[PROBLEM DESCRIPTION] Copy the data exactly. Images are the one exception.

[MATERIAL FOR THE TASK]
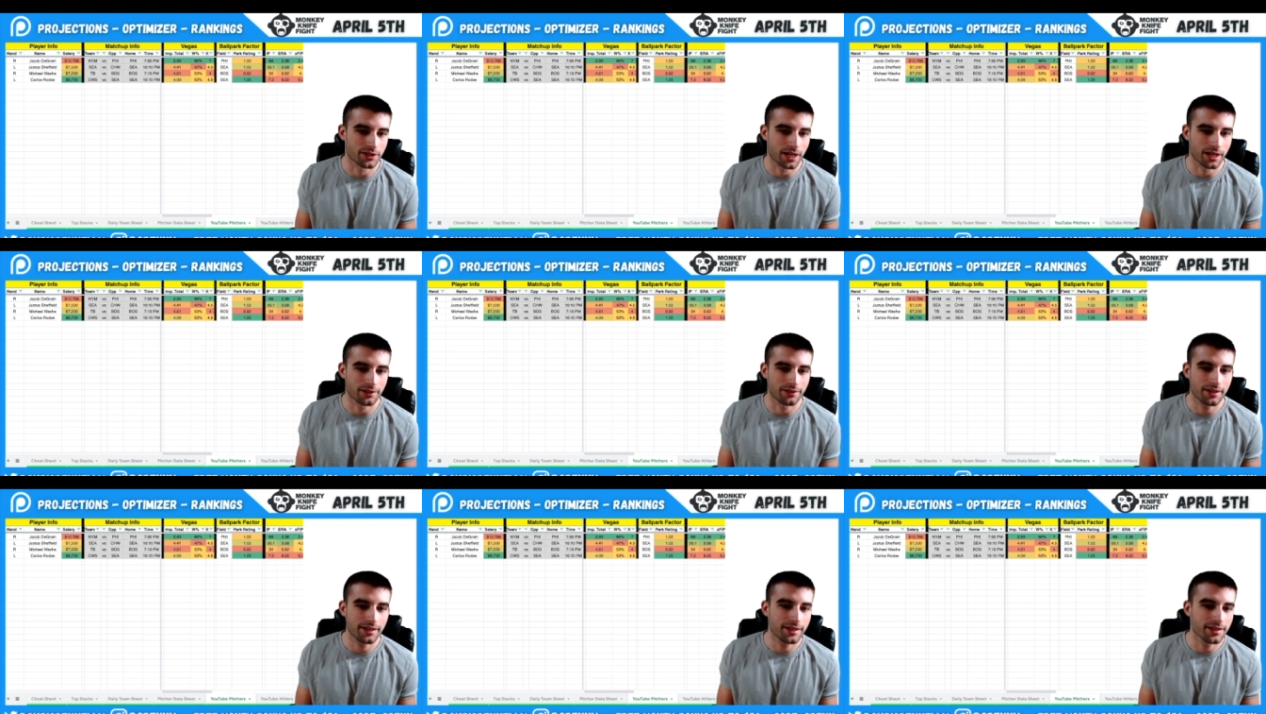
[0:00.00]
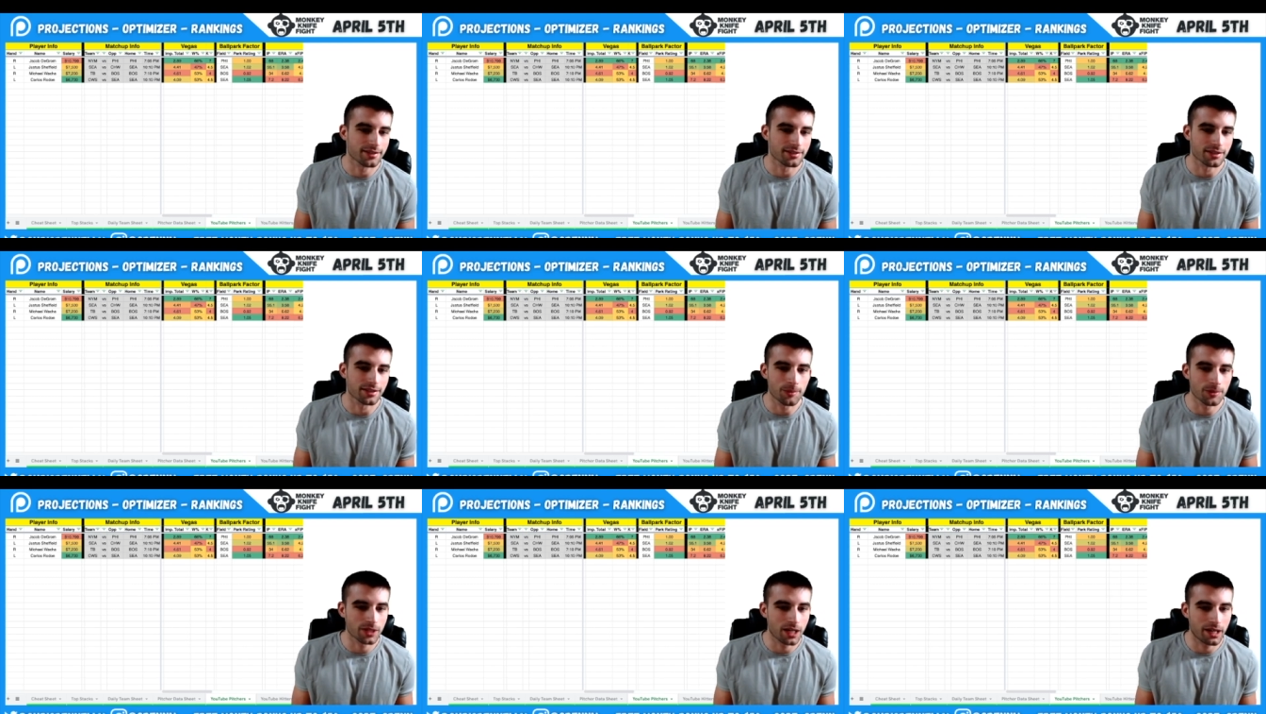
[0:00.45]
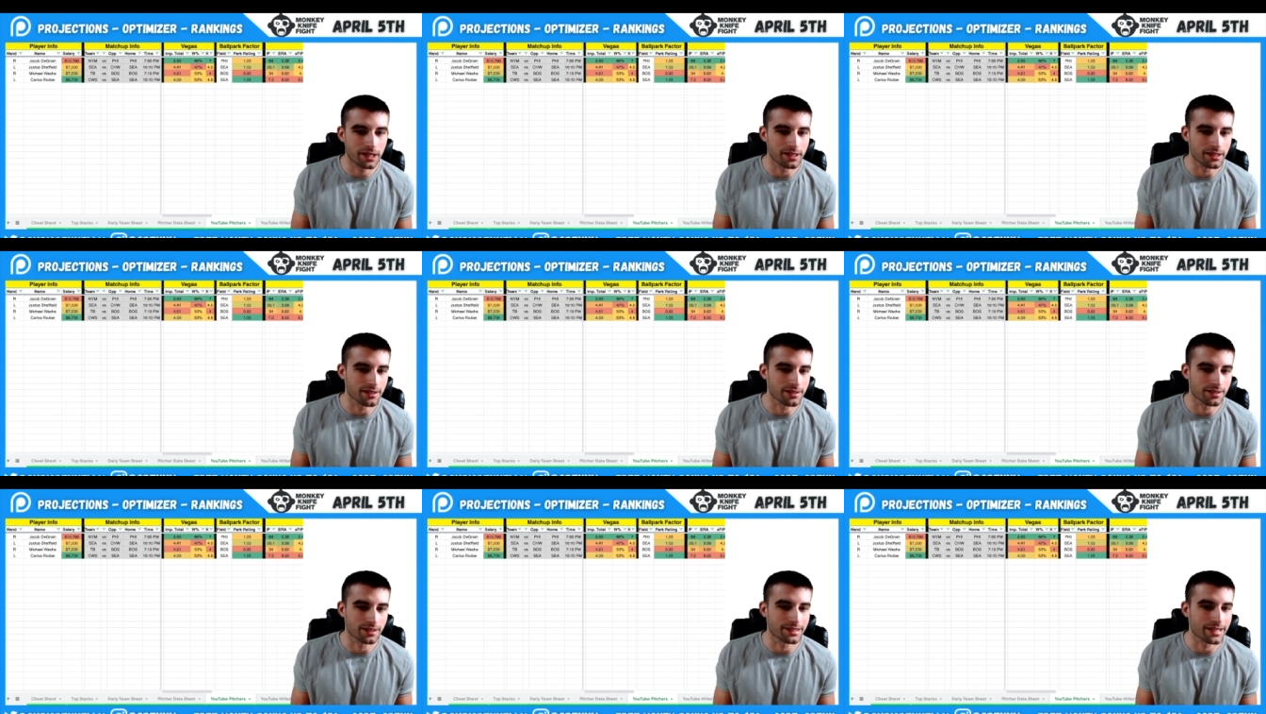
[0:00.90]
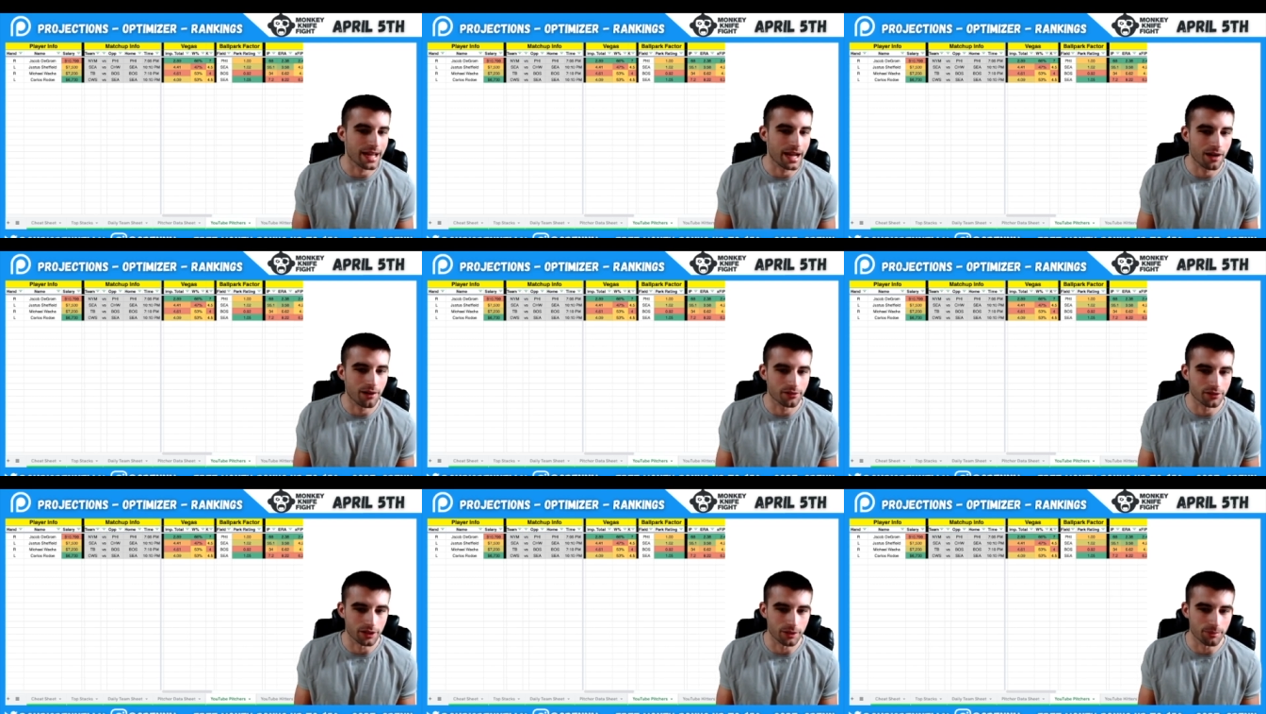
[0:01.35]
I like his upside. He is a
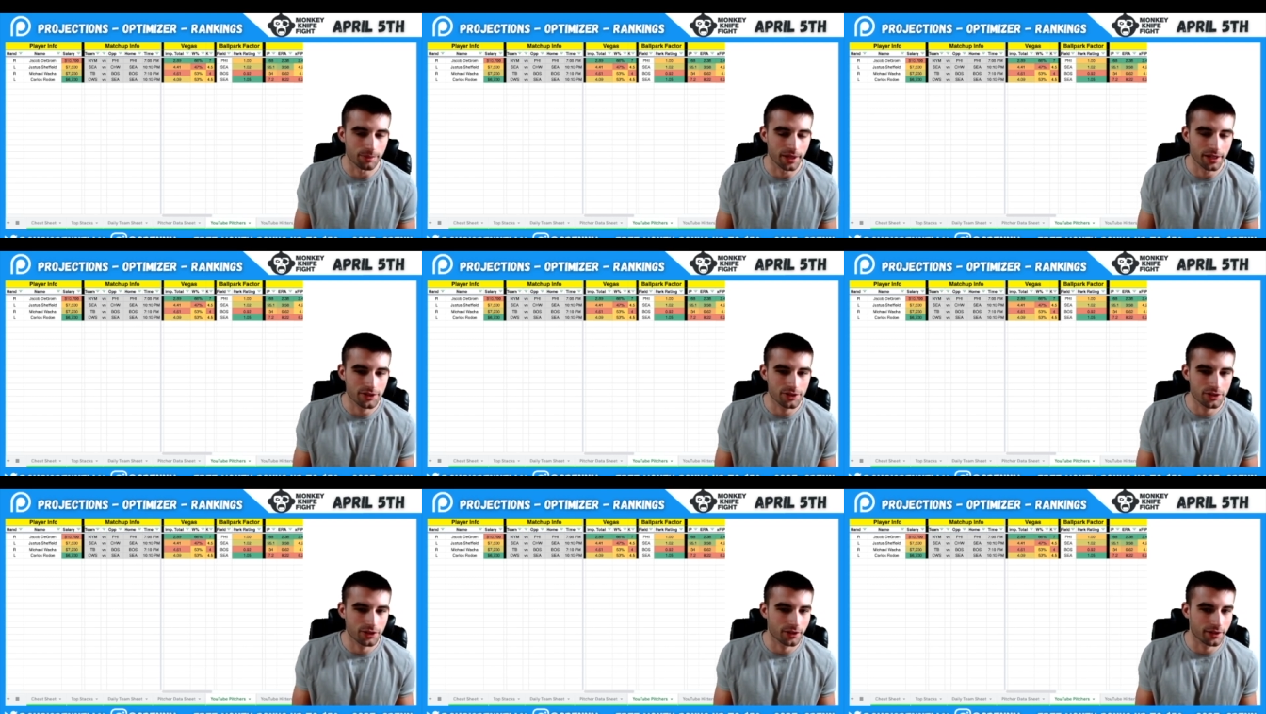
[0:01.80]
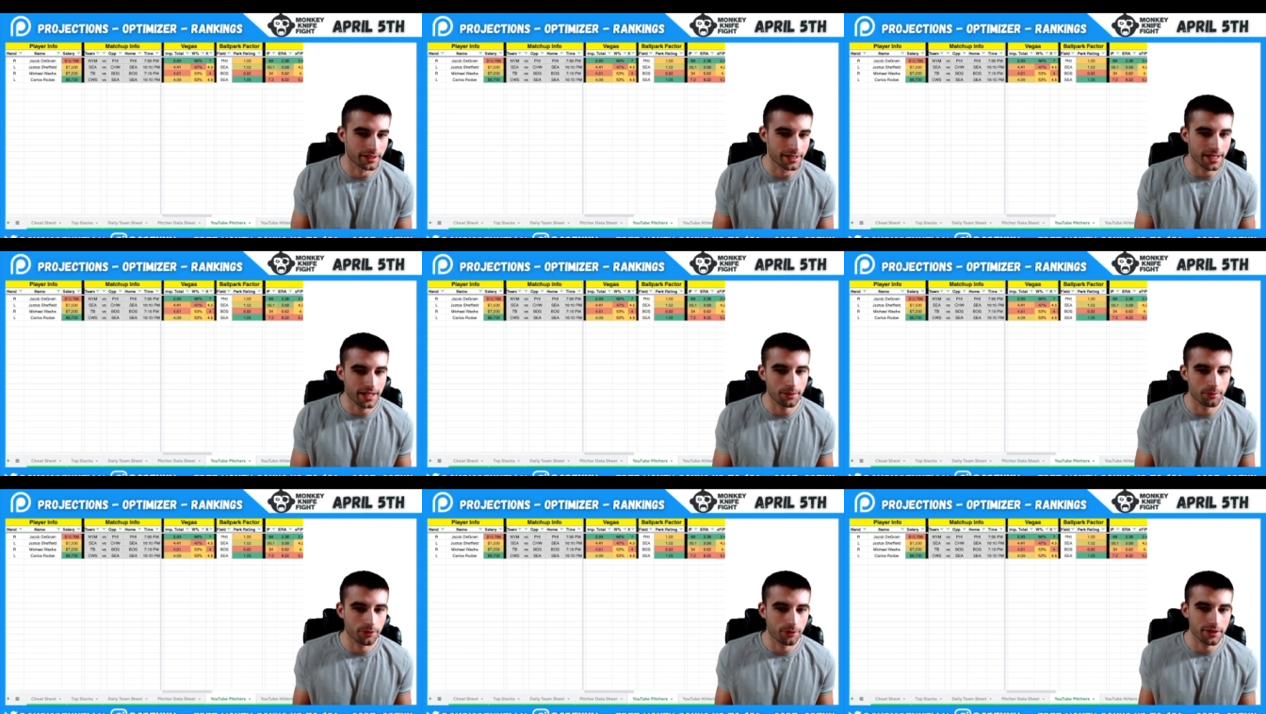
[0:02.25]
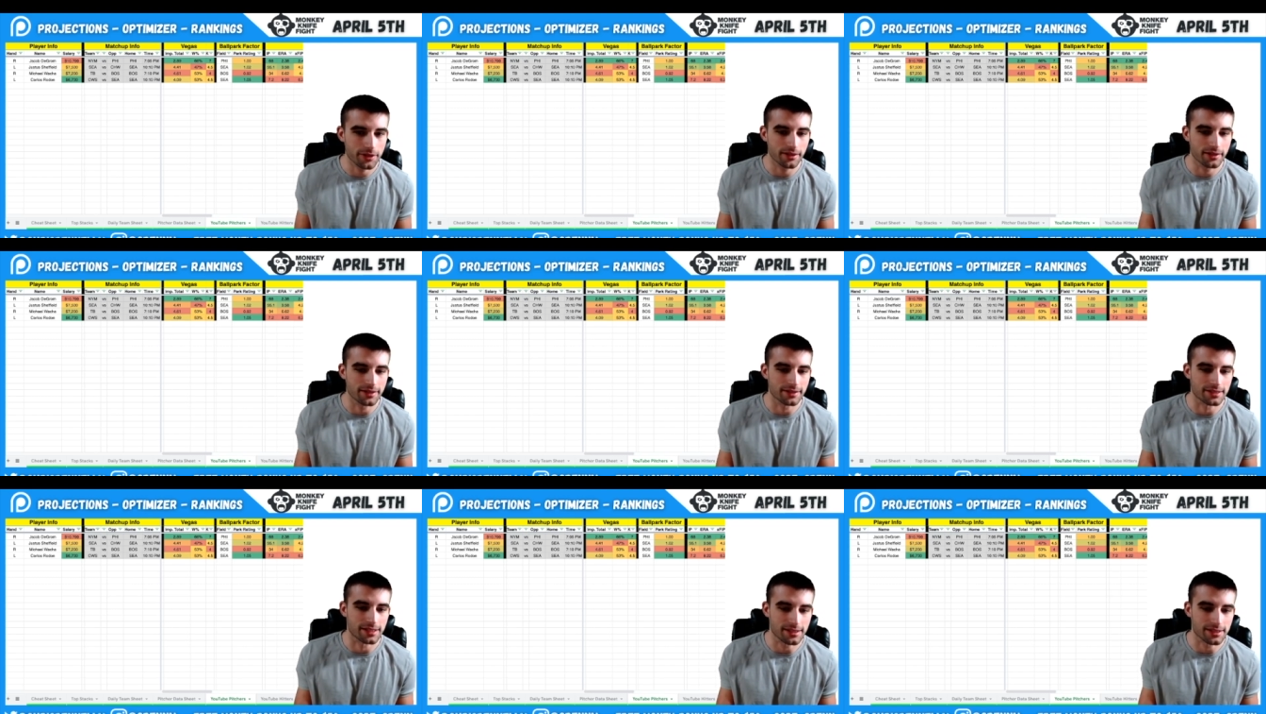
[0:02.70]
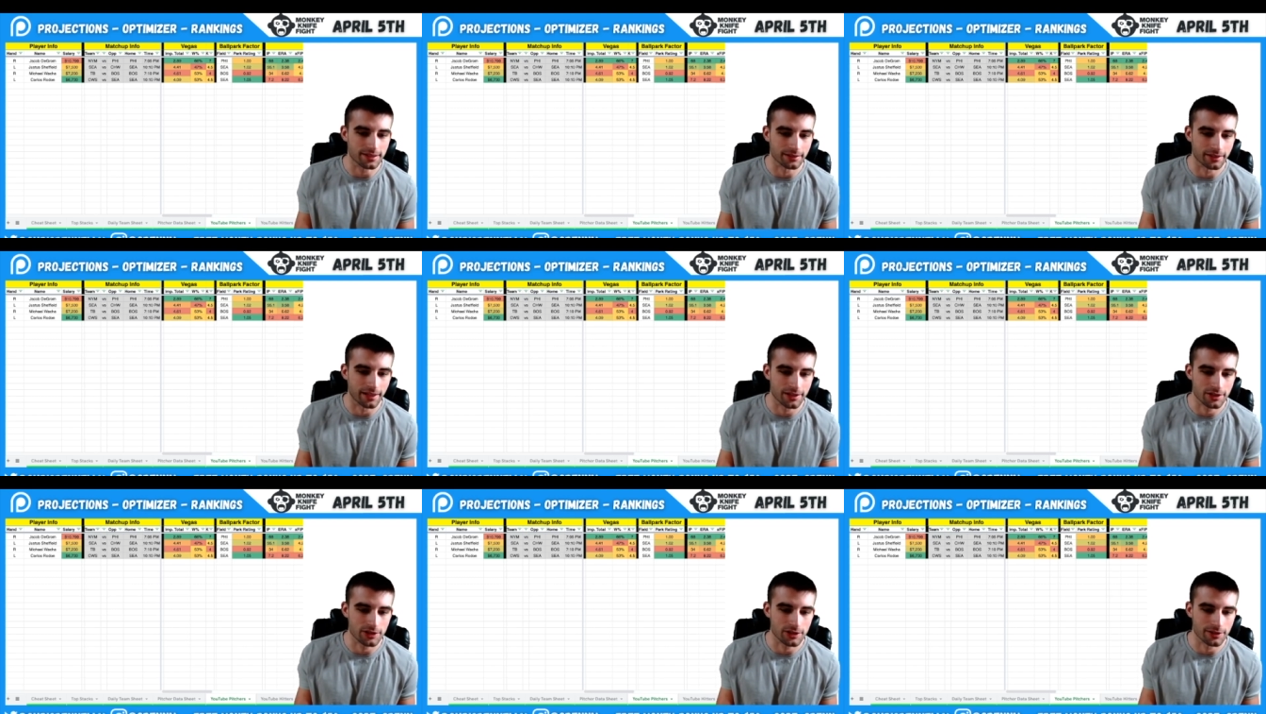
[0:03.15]
talented pitcher, and he had a pretty good season
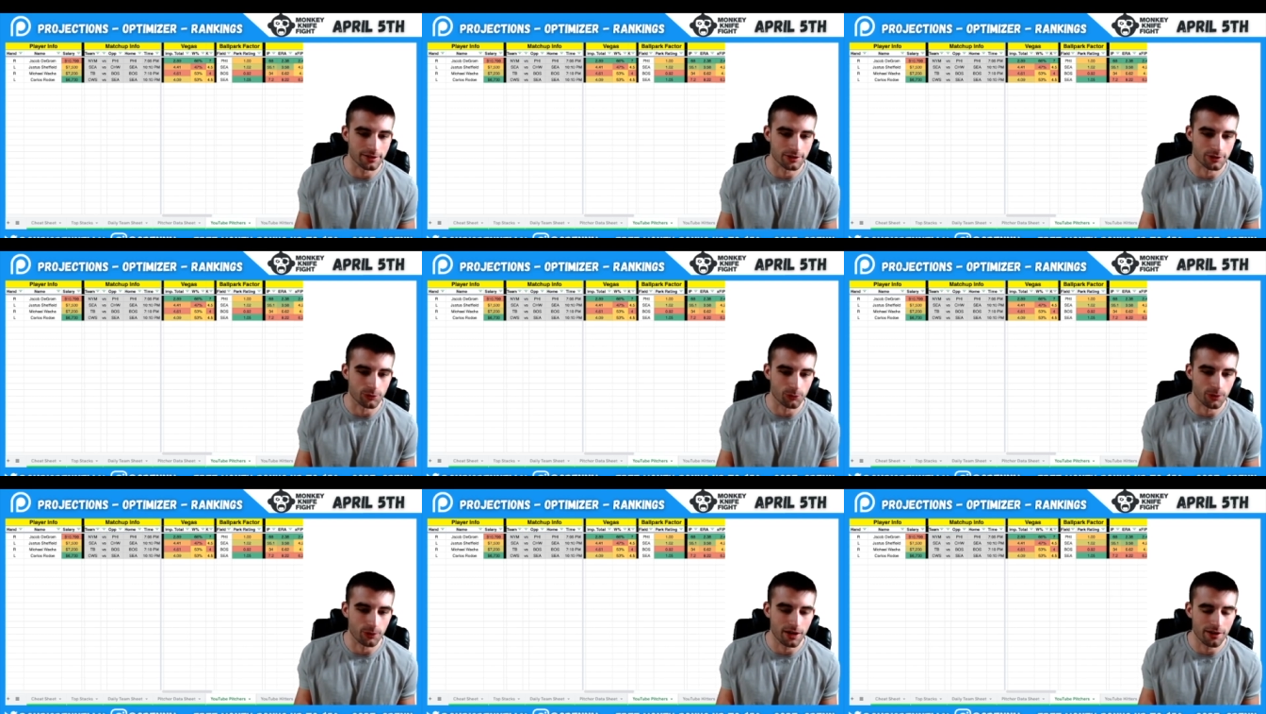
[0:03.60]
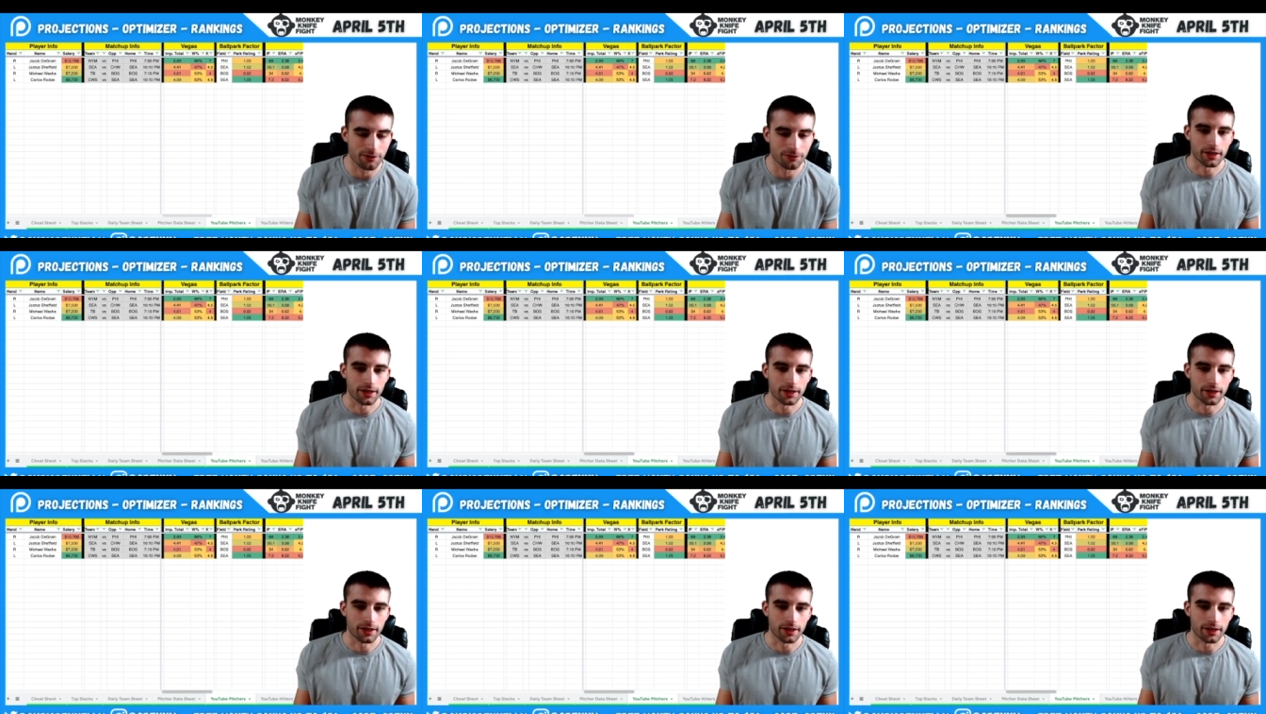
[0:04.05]
last year as well.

[SOLUTION TO THE PROBLEM]
[0:00.00]
[0:00.45]
[0:00.90]
[0:01.35]
I like his upside. He is a
[0:01.80]
[0:02.25]
[0:02.70]
[0:03.15]
talented pitcher, and he had a pretty good season
[0:03.60]
[0:04.05]
last year as well.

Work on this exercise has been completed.